Chapter 4 of Exploration, Describing Motion Around Us, teaches how to describe motion precisely. It explains that rest and motion are relative (they depend on the reference point), the difference between distance and displacement and between speed and velocity, the meaning of acceleration, the three equations of motion for uniform acceleration, how to read distance–time and velocity–time graphs, and uniform circular motion. These Class 9 Science Exploration Chapter 4 solutions answer every textbook question step by step.

Key Concepts & Definitions

Rest and motion are relative: an object’s state depends on the chosen reference point.

Distance: total path length (scalar, only magnitude). Displacement: shortest distance from start to end, with direction (vector, can be zero).

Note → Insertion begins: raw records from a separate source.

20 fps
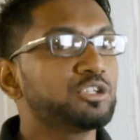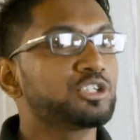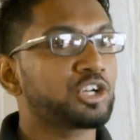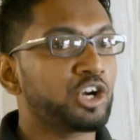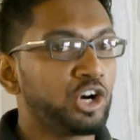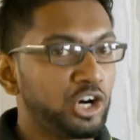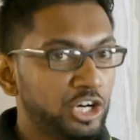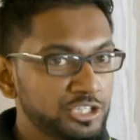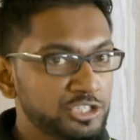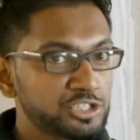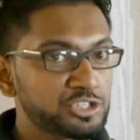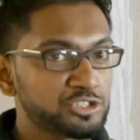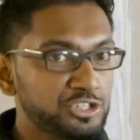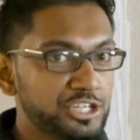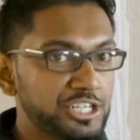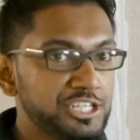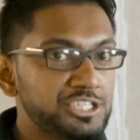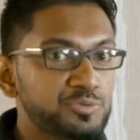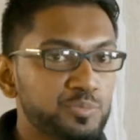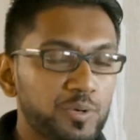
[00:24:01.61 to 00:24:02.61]

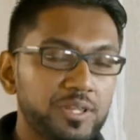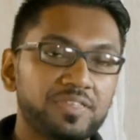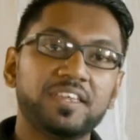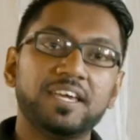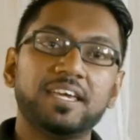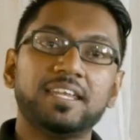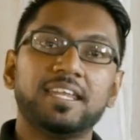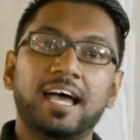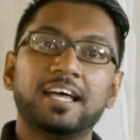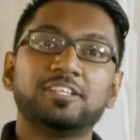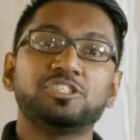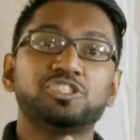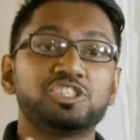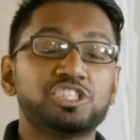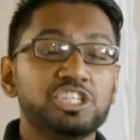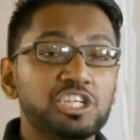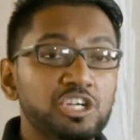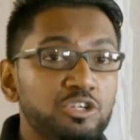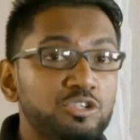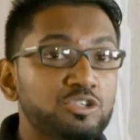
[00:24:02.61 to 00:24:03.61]
countries within a
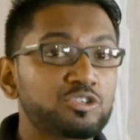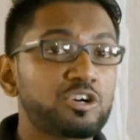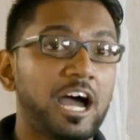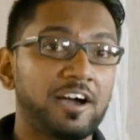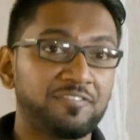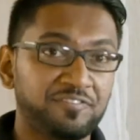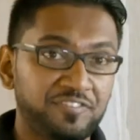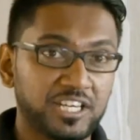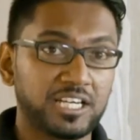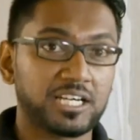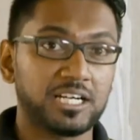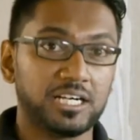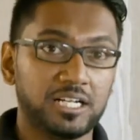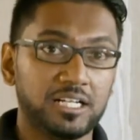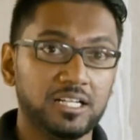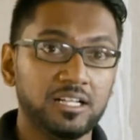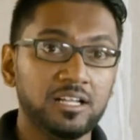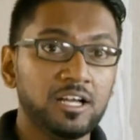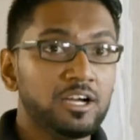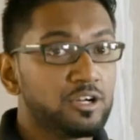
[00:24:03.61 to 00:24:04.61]
geographical
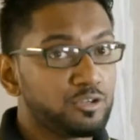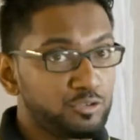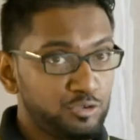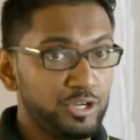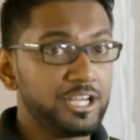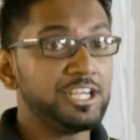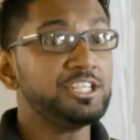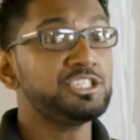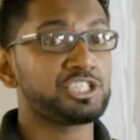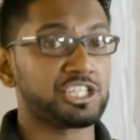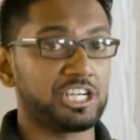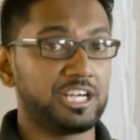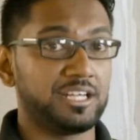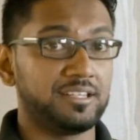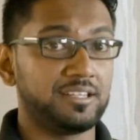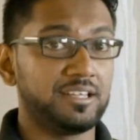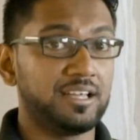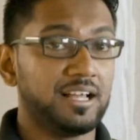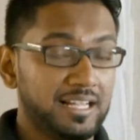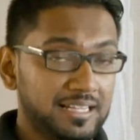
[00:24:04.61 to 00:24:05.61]
region
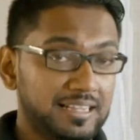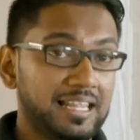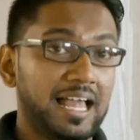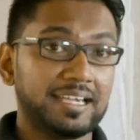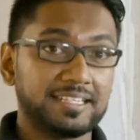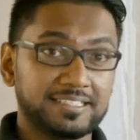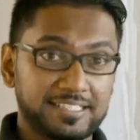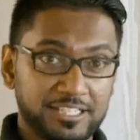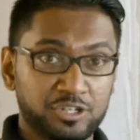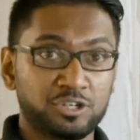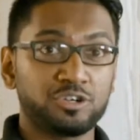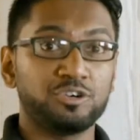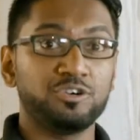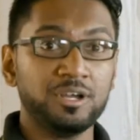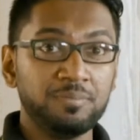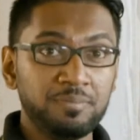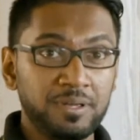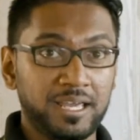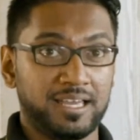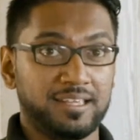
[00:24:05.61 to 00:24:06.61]
like the
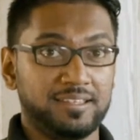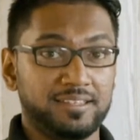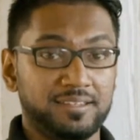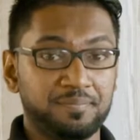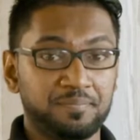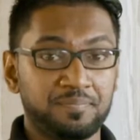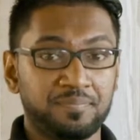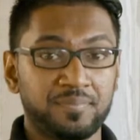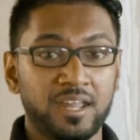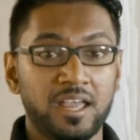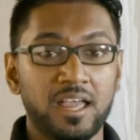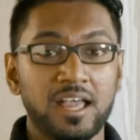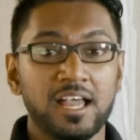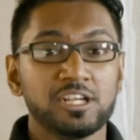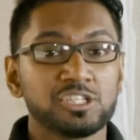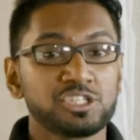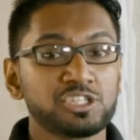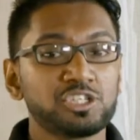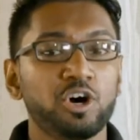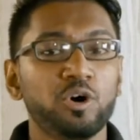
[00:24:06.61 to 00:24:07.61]
Caribbean.
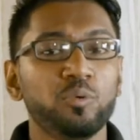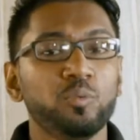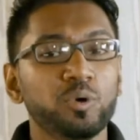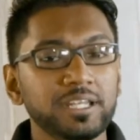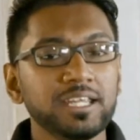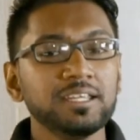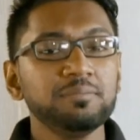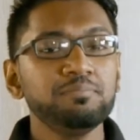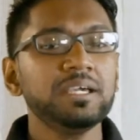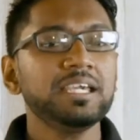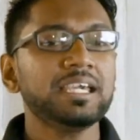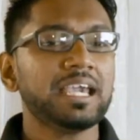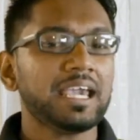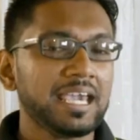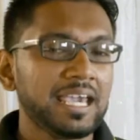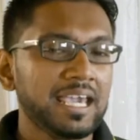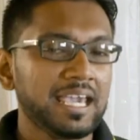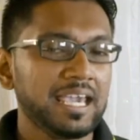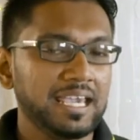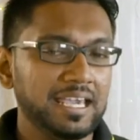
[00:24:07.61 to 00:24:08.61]
So would it be
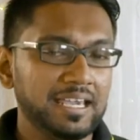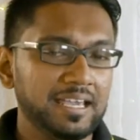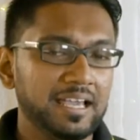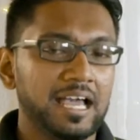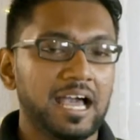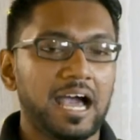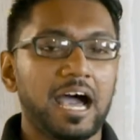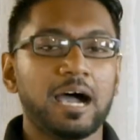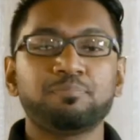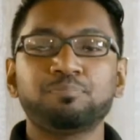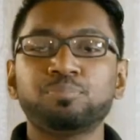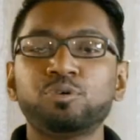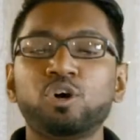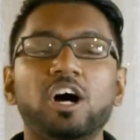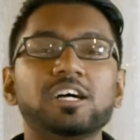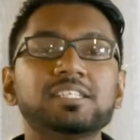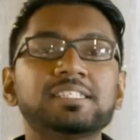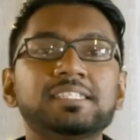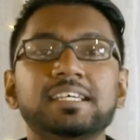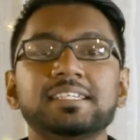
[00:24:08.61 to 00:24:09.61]
a
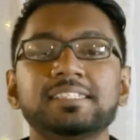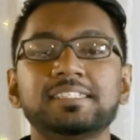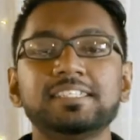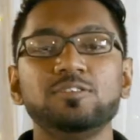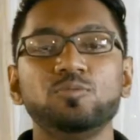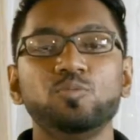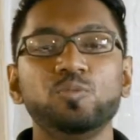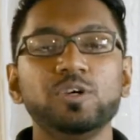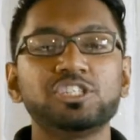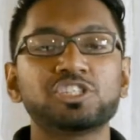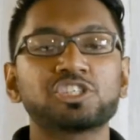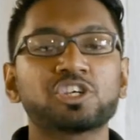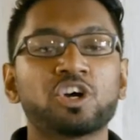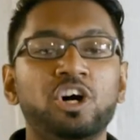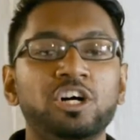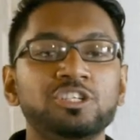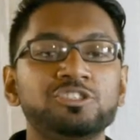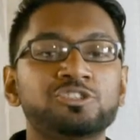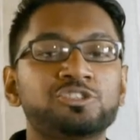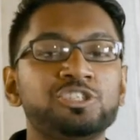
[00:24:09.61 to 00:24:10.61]
process in which
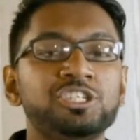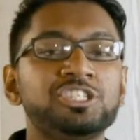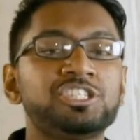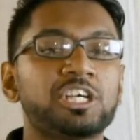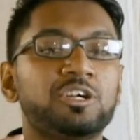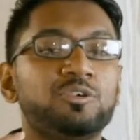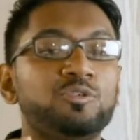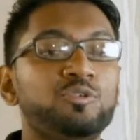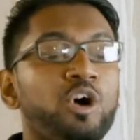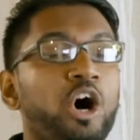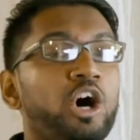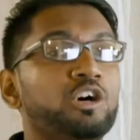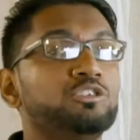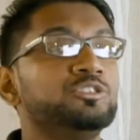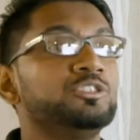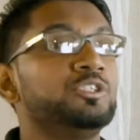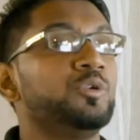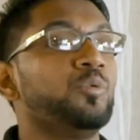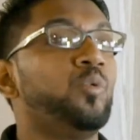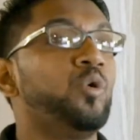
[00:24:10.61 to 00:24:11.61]
countries around
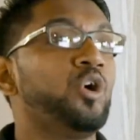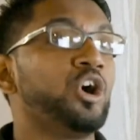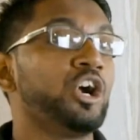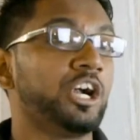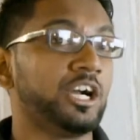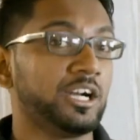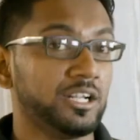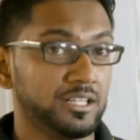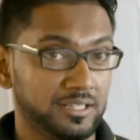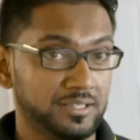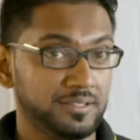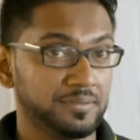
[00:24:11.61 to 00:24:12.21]
the world?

Speed = distance/time (scalar). Velocity = displacement/time (vector). Acceleration = change in velocity/time (SI unit m s-2).

Graphs: the slope of a distance–time graph gives speed; the slope of a velocity–time graph gives acceleration; the area under a velocity–time graph gives displacement.

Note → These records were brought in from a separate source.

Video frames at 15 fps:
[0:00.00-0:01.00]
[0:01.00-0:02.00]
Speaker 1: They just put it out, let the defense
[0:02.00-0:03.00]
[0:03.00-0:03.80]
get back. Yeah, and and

Uniform circular motion: motion at constant speed along a circle — the direction (hence velocity) keeps changing, so it is accelerated motion.

Equations of Motion (uniform acceleration)

v = u + at

s = ut + ½at2

v2 = u2 + 2as

where u = initial velocity, v = final velocity, a = acceleration, t = time, s = displacement. Unit conversion: km h-1 × 5/18 = m s-1.

“Think It Over” — Answers

How much distance does a moving vehicle cover before it stops after the brakes are applied?

ANSWERThe vehicle keeps moving for a short reaction distance (before braking) and then a braking distance while slowing to rest. The braking distance can be found from v2 = u2 + 2as (with v = 0).

Does this stopping distance depend on the speed at which we are moving?

ANSWERYes — strongly. The braking distance is proportional to the square of the speed (s ∝ u2), so doubling the speed makes the stopping distance about four times longer. This is why speed limits matter.

Class 9 Science Exploration Chapter 4 Solutions — Revise, Reflect, Refine

1. My father went to a shop 250 m away on a straight road, found he forgot the cloth bag, came home to take it, went to the shop again, bought provisions and came back home. What was the total distance travelled and his displacement from home?

ANSWER The trip is home→shop→home→shop→home = 4 × 250 m. Total distance = 1000 m. He ends where he started (home), so displacement = 0.

2. A student runs from the ground floor to the fourth floor to collect a book and then comes down to the classroom on the second floor. If each floor is 3 m high, find: (i) the total vertical distance travelled, and (ii) their displacement from the starting point.

ANSWER (i) Up: ground → 4th = 4 × 3 = 12 m; down: 4th → 2nd = 2 × 3 = 6 m. Total distance = 12 + 6 = 18 m. (ii) Final position is the 2nd floor = 2 × 3 = 6 m above the start (displacement = 6 m, upward).

3. A girl riding her scooter finds the speedometer reading constant. Is it possible for her scooter to be accelerating, and if so, how?

ANSWERYes. The speedometer shows only speed. If she is turning (moving along a curve), the direction of her velocity changes, so the velocity changes even at constant speed — that is acceleration (a change in direction).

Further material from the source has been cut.